Au reste, Dominic Desroches soulève dans l’introduction la question qui est au cœur de ces entretiens : « comment retrouver le temps de la vie partagée ? ». Ces entretiens rappellent d’ailleurs précisément que philosopher, c’est également méditer les enjeux d’une époque « à contre-courant ». D’où l’urgence que l’on ressent, en lisant ces échanges, pour les philosophes de réinvestir la place publique à l’heure où l’on fait surtout face à des enjeux de temps long : réduire les inégalités de par le monde, assainir les finances publiques, offrir l’accès pour tous à l’éducation, lutter contre le réchauffement climatique, gérer le départ à la retraite des baby-boomers dans les pays riches et anticiper le casse-tête des pyramides démographiques qui tendent à se retourner dans l’ensemble des pays en voie de développement (hors l’Afrique).
Le philosophe basque répond indirectement à cette question quand il juge que « la politique est obligée de se penser comme un gouvernement des temps, c’est-à-dire une "chronopolitique" ». L’époque contemporaine ne s’indigne-t-elle d’ailleurs point lorsqu’elle s’aperçoit que tel ou tel dirigeant a perdu la maîtrise du rythme politique ? Qu’un leader se fasse écraser par un agenda trop lourd ou par des événements trop graves, et c’est la défiance de l’opinion qui l’attend au tournant.
Or, par temps de mondialisation, précisément, le souverain se retrouve écartelé entre ce qu’il peut réaliser à l’échelle nationale et ce que lui imposent les exigences de cette nouvelle époque faite d’interdépendances. Là où le philosophe basque fait bien le constat de la nécessité de construire une gouvernance et une justice mondiales au travers d’une coopération accrue entre États, l’on peut regretter qu’il ne montre pas une voie pragmatique pour y parvenir. De son côté, Dominic Desroches observe à juste titre que « la révolution européenne […], c’est peut-être le fait que, à titre de nouvel espace politique, elle tente de dépasser les États-nations et qu’elle s’impose comme un petit laboratoire du grand Tout ». Les coopérations existent, mais elles ne sont qu’en leur germe. « Toute société qui se démocratise génère un espace public correspondant […]. Ainsi, après l’émergence des États-nations, quelque chose de semblable est en passe de se réaliser dans l’espace global », relève d’ailleurs Daniel Innerarity, optimiste.
« Nous devons instaurer des procédures institutionnelles afin que le long terme soit pris en compte dans les calculs politiques », propose-t-il surtout. Face à l’ampleur des défis de notre époque, c’est sans doute la proposition la plus fine et la plus forte des entretiens. « Les "temps longs" existent déjà dans la démocratie – comme celui des institutions – mais il faudra repenser les relations à l’intérieur de ces temps accélérés qui modèlent l’opinion publique (demoscopia) », ajoute le penseur basque.

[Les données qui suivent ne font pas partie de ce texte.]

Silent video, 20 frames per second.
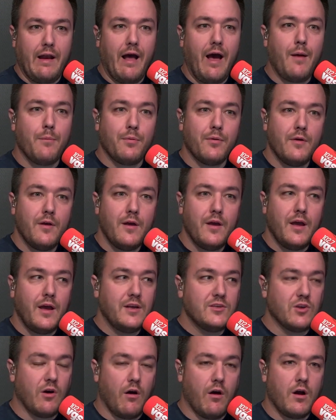up. Mm-hmm.
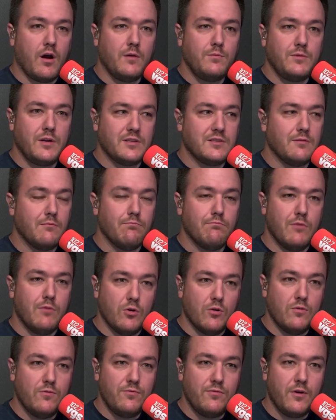His arm doesn't
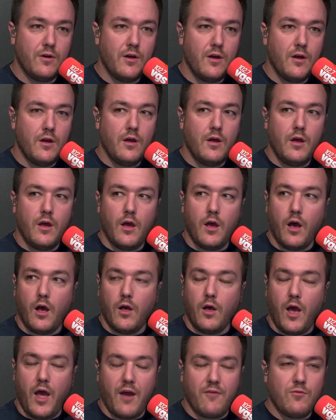move.
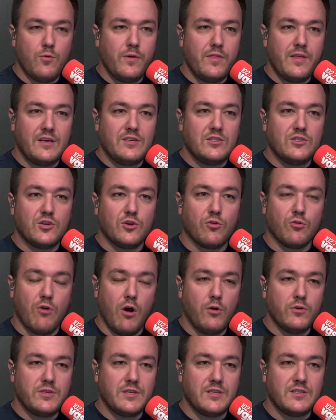Everyone thinks he's
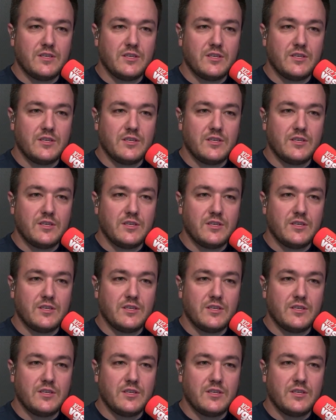gross because he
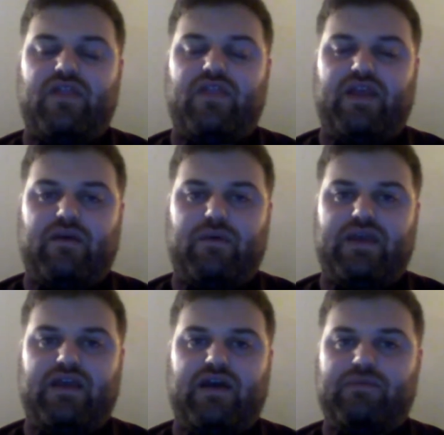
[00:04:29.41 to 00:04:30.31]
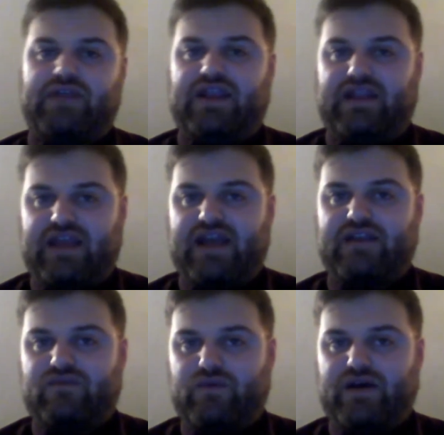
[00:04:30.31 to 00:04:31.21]
that we update that
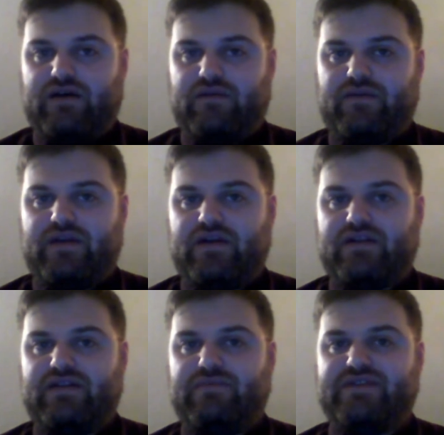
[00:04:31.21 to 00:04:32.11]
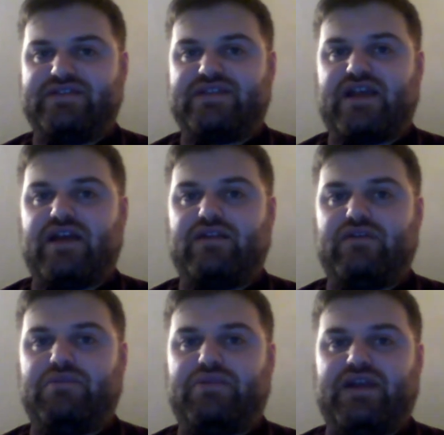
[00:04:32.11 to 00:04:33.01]
as well to the business
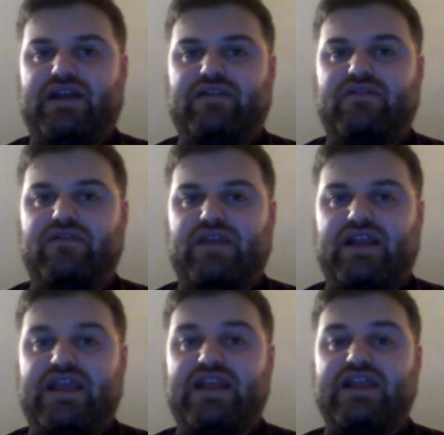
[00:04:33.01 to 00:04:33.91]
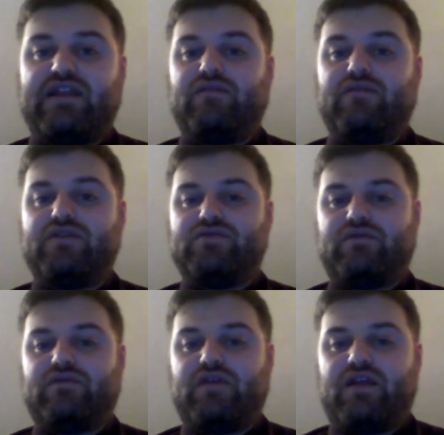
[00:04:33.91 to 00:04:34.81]
continuity plan, so that any
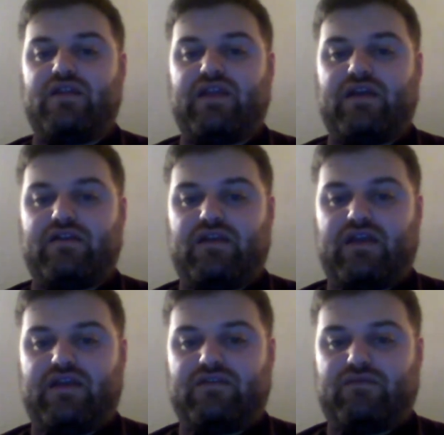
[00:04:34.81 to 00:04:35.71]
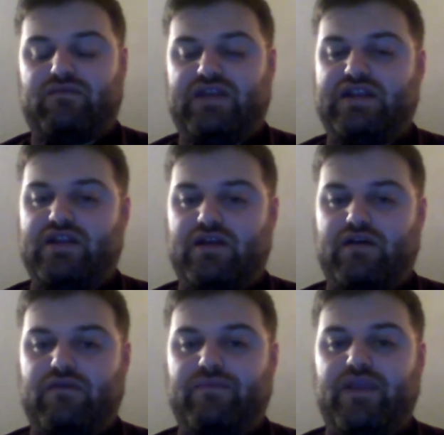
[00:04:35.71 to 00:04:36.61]
individual that has a need to
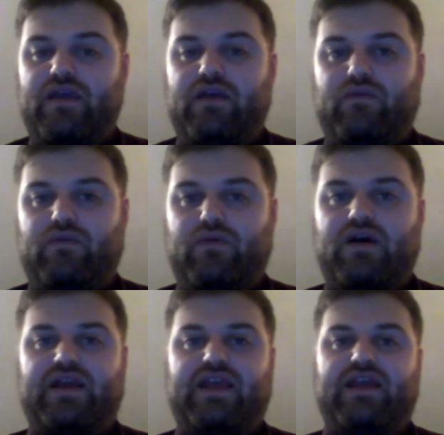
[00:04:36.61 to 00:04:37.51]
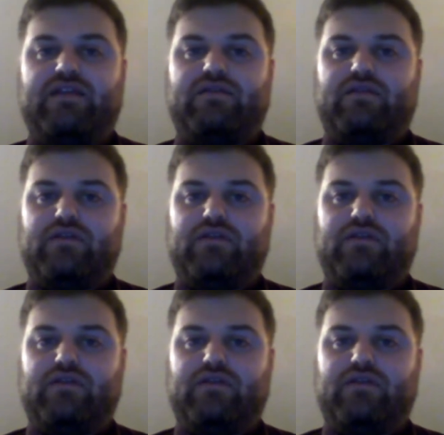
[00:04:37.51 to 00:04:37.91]
know could walk in,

Ce qui n’exclut pas que préserver le futur, ce doit également être préserver la capacité des générations futures à décider elles-mêmes de leur avenir. Car les plus jeunes, en Europe, au Canada, au Japon, voire même aux États-Unis (où les diplômés attaquent actuellement la vie active avec 25.000 dollars de dettes en moyenne et sans perspectives encourageantes sur le marché du travail), étouffent aujourd’hui de vivre dans le carcan de sociétés dont le modèle a été érigé il y a 30, 40 ou 50 ans et est condamné à se maintenir par la démographie actuelle (favorable aux générations plus âgées). Cela exige également que l’on pense le monde en se fondant sur une « autre science économique », qu’appelle de ses vœux Daniel Innerarity, les décideurs politiques ayant comme abdiqué leurs responsabilités face à l’économisme contemporain, qui ressasse dans le vide les mêmes théories – comme si la crise de 2008 n’avait jamais eu lieu...
Et au cas où l’on ne l’aurait pas compris, Daniel Innerarity l’affirme clairement : « Face au conservatisme altermondialiste, je revendique une politique qui comprenne et change le monde ».